I love to run. I love to teach. I love to cook. I love to write. I love to read. I love to work out. I love to make ridiculous lists about things I love. Just kidding about the last one. Well, kind of because I guess I definitely just did that. Anyway, the point is that I love to do a variety of junk. I especially love making hideously corny cards, but so far Hallmark hasn’t returned my emails about a partnership.
Here’s the thing, though. I don’t always want to do the things that I say I love. Some days I’d rather eat nails than lace up my running shoes, or go to work, or open the computer, or read a book. Sometimes I literally want to do nothing at all.
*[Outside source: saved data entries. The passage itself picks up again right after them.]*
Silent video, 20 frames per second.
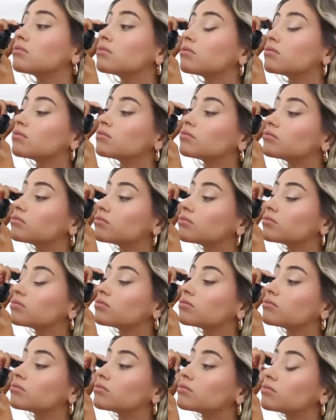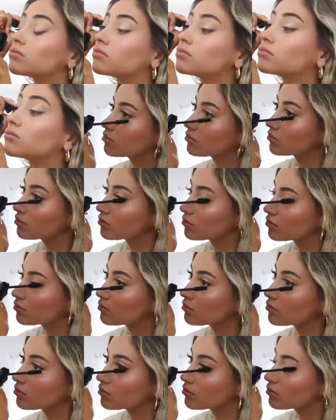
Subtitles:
No one is speaking in this clip.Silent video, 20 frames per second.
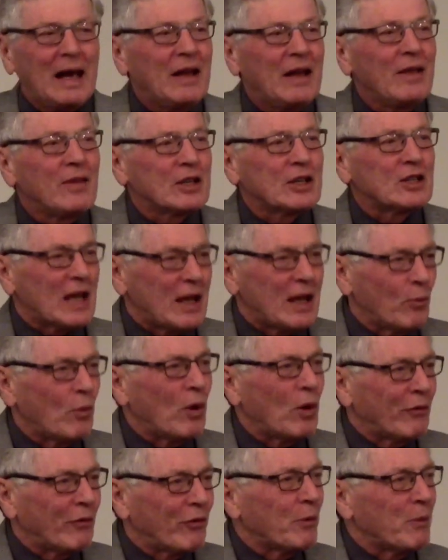the sent
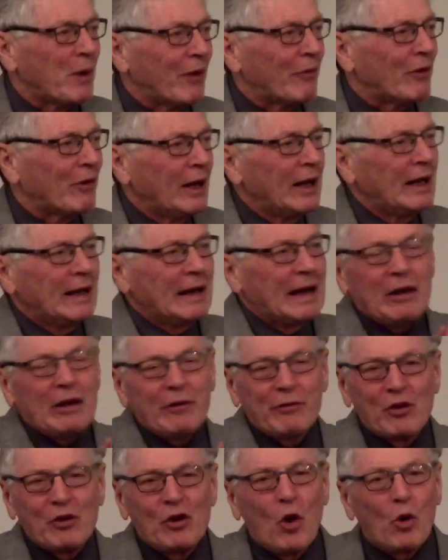one from heaven.
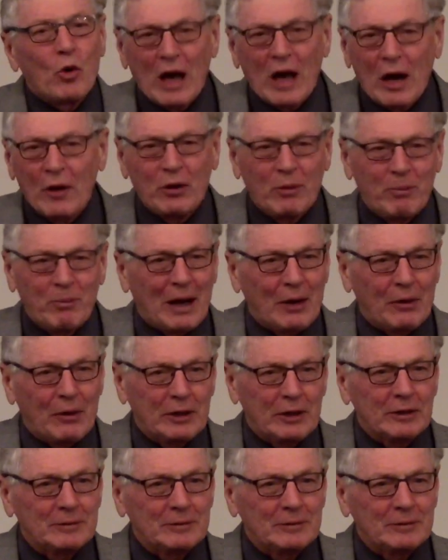Leave no doubt about it.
I always feel weird admitting when I don’t want to do some of these things, because I have so many die-hard *insert activity here* friends who seem like they would never skip whatever it is they love to do. I don’t know how they do it. Truly I can’t even imagine.
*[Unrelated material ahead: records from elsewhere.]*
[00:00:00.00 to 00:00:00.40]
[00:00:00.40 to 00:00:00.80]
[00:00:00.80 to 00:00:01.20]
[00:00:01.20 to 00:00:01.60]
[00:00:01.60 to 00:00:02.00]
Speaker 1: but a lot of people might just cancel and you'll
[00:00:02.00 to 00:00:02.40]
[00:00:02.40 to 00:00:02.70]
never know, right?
Am I really that much less motivated than them? Do I really love to do these things less? Is there something wrong with me? (I’m totally kidding with that last question, so you better not answer that.)
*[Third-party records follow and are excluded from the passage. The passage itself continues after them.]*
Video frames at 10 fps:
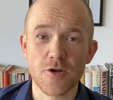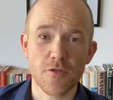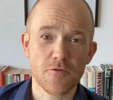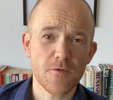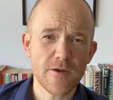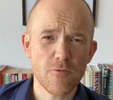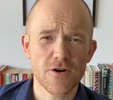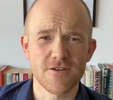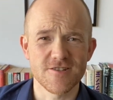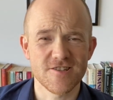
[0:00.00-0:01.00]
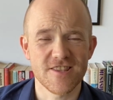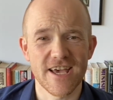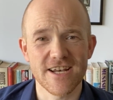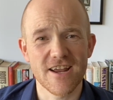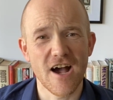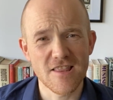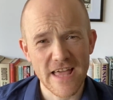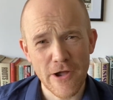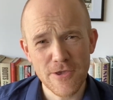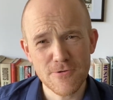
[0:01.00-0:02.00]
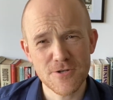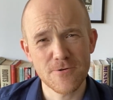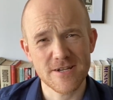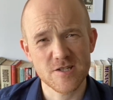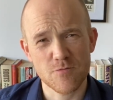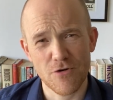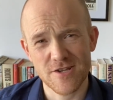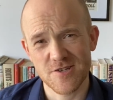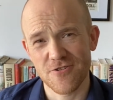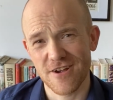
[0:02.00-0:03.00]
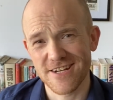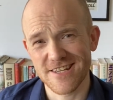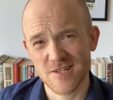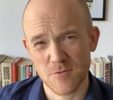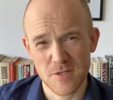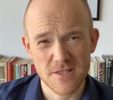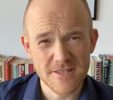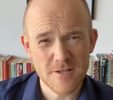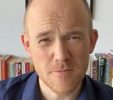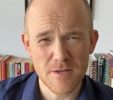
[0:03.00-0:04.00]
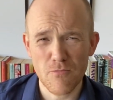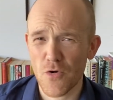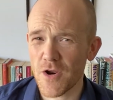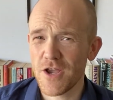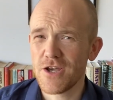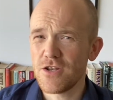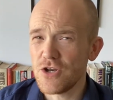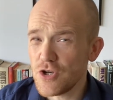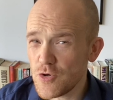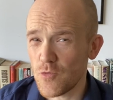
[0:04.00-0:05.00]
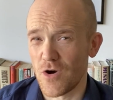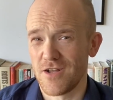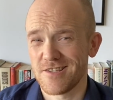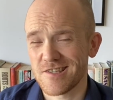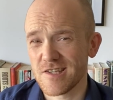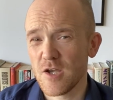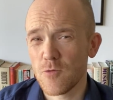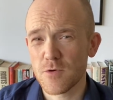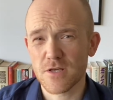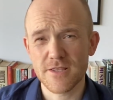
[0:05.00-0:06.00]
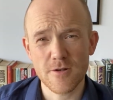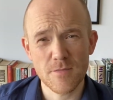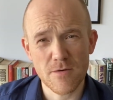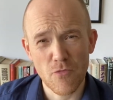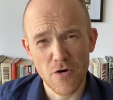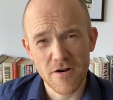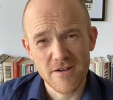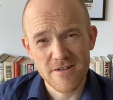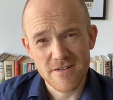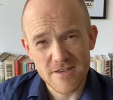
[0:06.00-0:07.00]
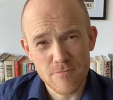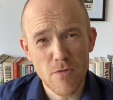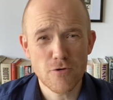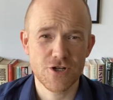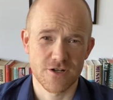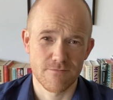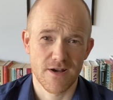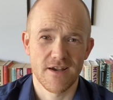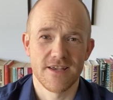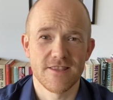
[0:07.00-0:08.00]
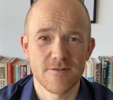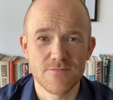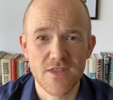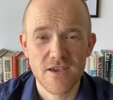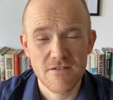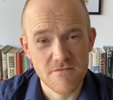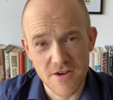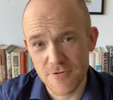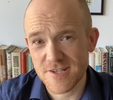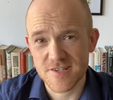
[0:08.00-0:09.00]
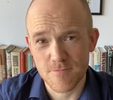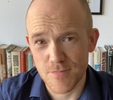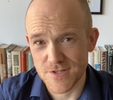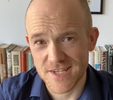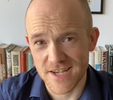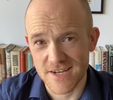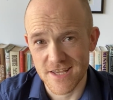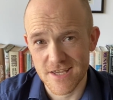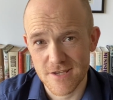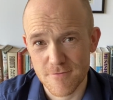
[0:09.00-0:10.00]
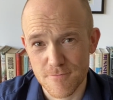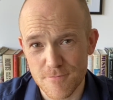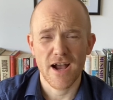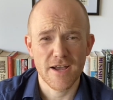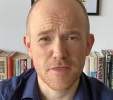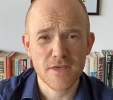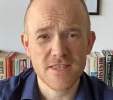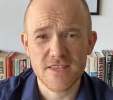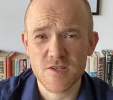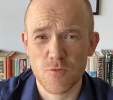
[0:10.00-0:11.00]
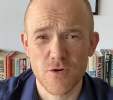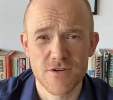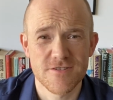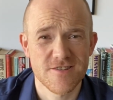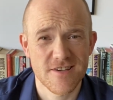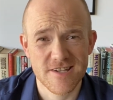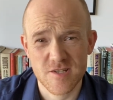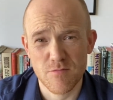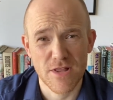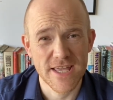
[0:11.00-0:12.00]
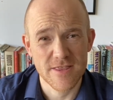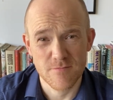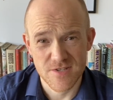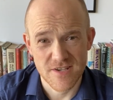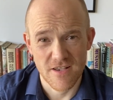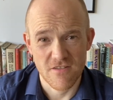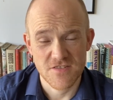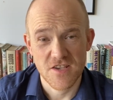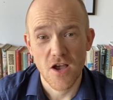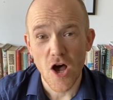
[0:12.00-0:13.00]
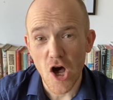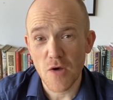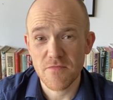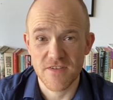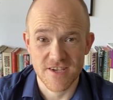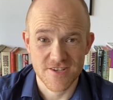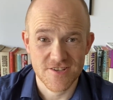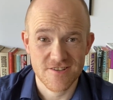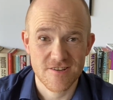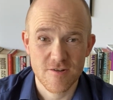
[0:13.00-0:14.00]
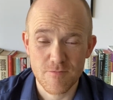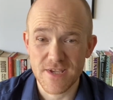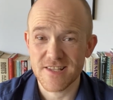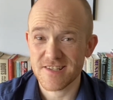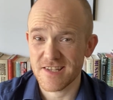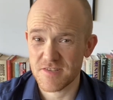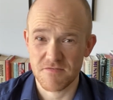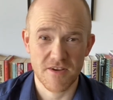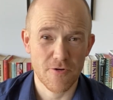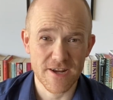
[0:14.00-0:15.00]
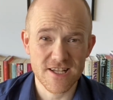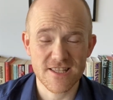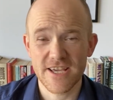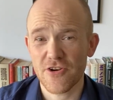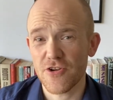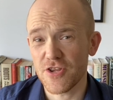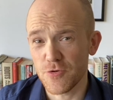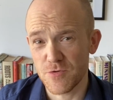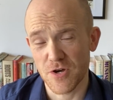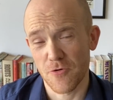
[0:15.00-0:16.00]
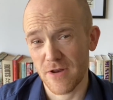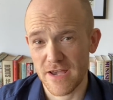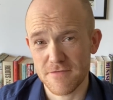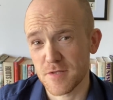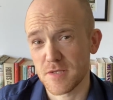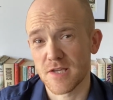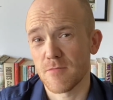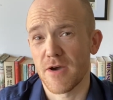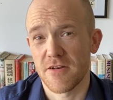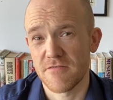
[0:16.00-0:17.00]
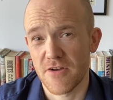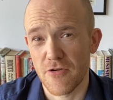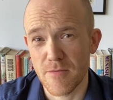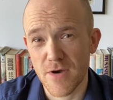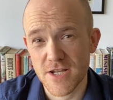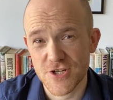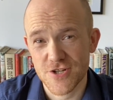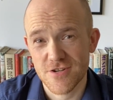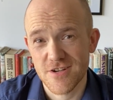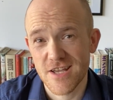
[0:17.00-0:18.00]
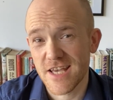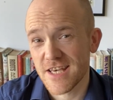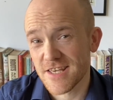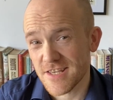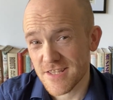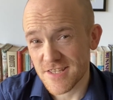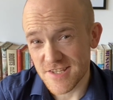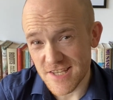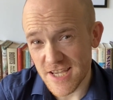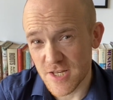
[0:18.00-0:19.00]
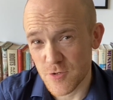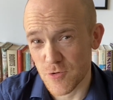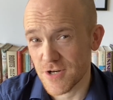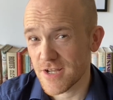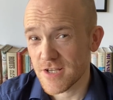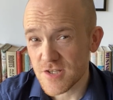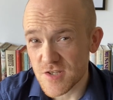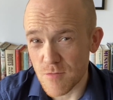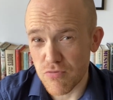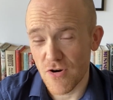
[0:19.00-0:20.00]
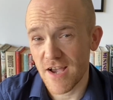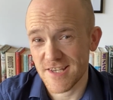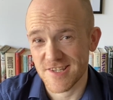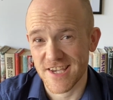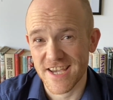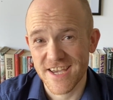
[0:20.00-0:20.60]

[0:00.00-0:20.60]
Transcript: are 3 words that allow you to express your ideas with a little bit more nuance, with a little bit more emotion behind them. Very simple technique. I think these words explain themselves. Obvious means it's very clear, you don't have to think about it very much. The second word, surprising,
Today I was a little short on time. I had the option of cooking, running, cleaning, or reading. I fed my family leftovers, didn’t change out of flip flops, ignored the crumbs under the table, and let’s just say the book I started reading over a month ago is collecting dust. I chose none of the above.
I went on a quick walk with my family. And that was enough for me. If that means I’m not motivated, so be it. If that means I don’t really love running or working out, then fine I hate ’em! 😉 I feel so freaking rebellious right now, so clearly it’s time for me to go to bed.